ACTIVITY = These records are to be written out exactly as they read, minus the pictures.
BEGIN
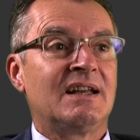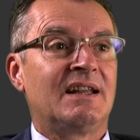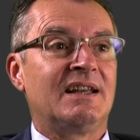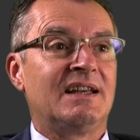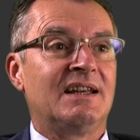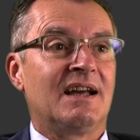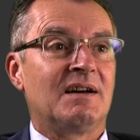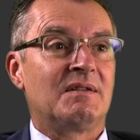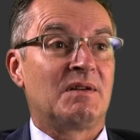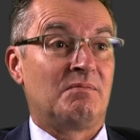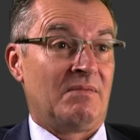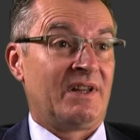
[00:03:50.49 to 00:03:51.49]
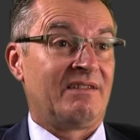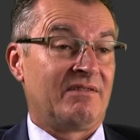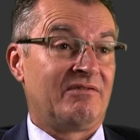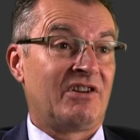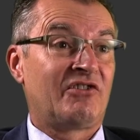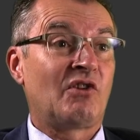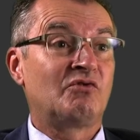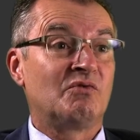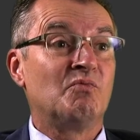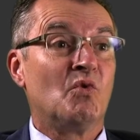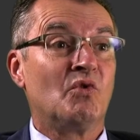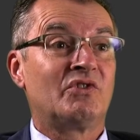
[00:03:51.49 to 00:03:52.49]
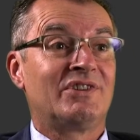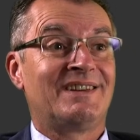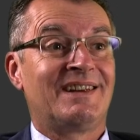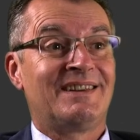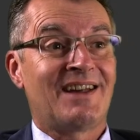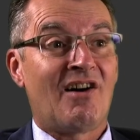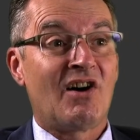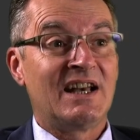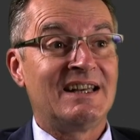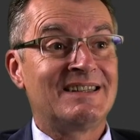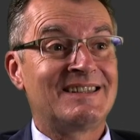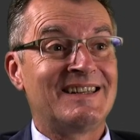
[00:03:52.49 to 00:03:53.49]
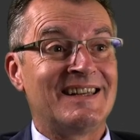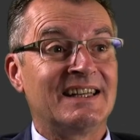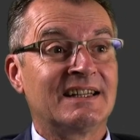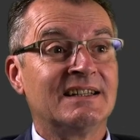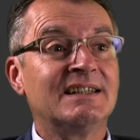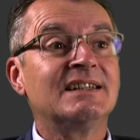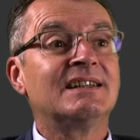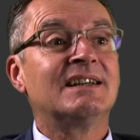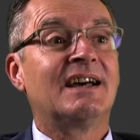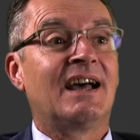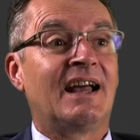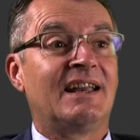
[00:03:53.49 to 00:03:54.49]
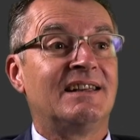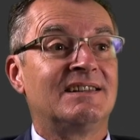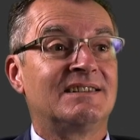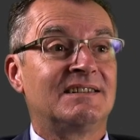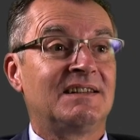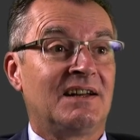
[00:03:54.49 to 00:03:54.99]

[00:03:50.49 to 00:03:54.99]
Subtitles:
the resultant water is highly acidic and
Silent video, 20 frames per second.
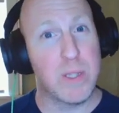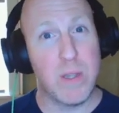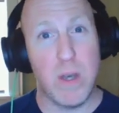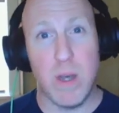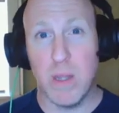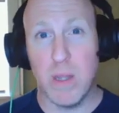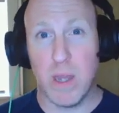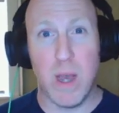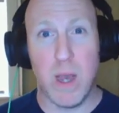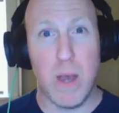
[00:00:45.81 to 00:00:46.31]

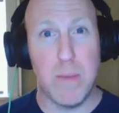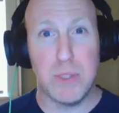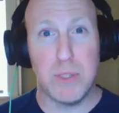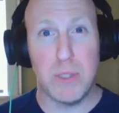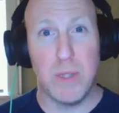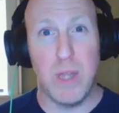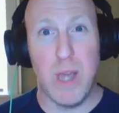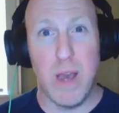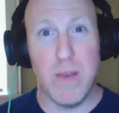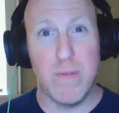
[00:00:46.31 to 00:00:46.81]
All the comments
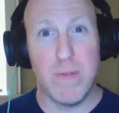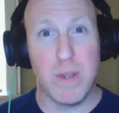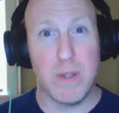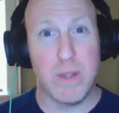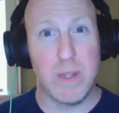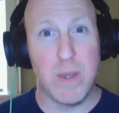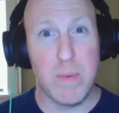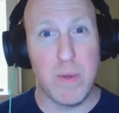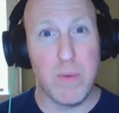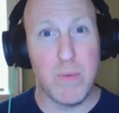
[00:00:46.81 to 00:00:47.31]
are live. You can
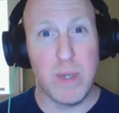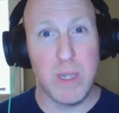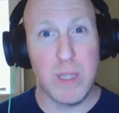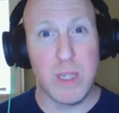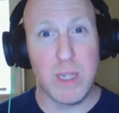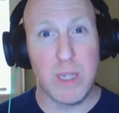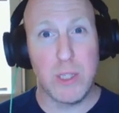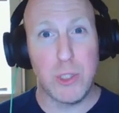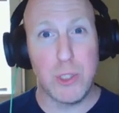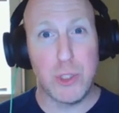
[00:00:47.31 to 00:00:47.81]
tell me what you
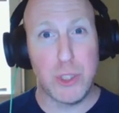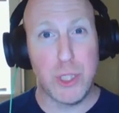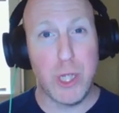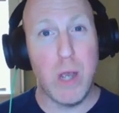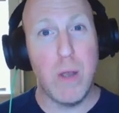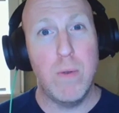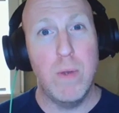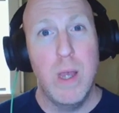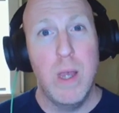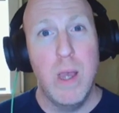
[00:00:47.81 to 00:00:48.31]
think of the
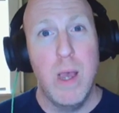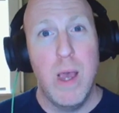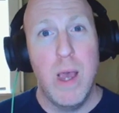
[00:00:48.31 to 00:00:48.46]
show.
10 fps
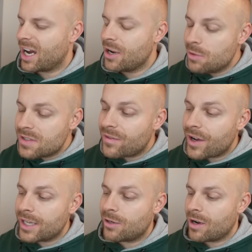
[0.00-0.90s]
I always
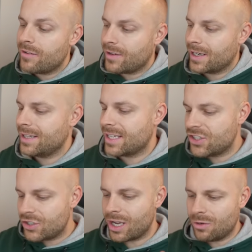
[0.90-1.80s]
find it quite funny. There's
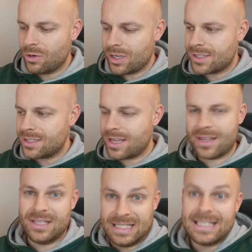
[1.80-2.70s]
certain words that
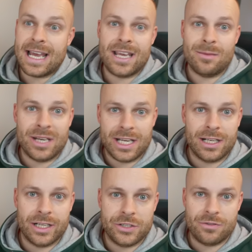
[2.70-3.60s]
are the same in
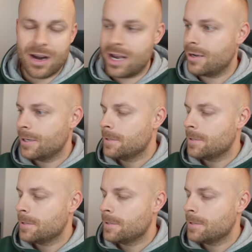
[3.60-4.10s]
English, right?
END
EXERCISE SOLUTION =
[00:03:50.49 to 00:03:51.49]
[00:03:51.49 to 00:03:52.49]
[00:03:52.49 to 00:03:53.49]
[00:03:53.49 to 00:03:54.49]
[00:03:54.49 to 00:03:54.99]

[00:03:50.49 to 00:03:54.99]
Subtitles:
the resultant water is highly acidic and
Silent video, 20 frames per second.
[00:00:45.81 to 00:00:46.31]

[00:00:46.31 to 00:00:46.81]
All the comments
[00:00:46.81 to 00:00:47.31]
are live. You can
[00:00:47.31 to 00:00:47.81]
tell me what you
[00:00:47.81 to 00:00:48.31]
think of the
[00:00:48.31 to 00:00:48.46]
show.
10 fps
[0.00-0.90s]
I always
[0.90-1.80s]
find it quite funny. There's
[1.80-2.70s]
certain words that
[2.70-3.60s]
are the same in
[3.60-4.10s]
English, right?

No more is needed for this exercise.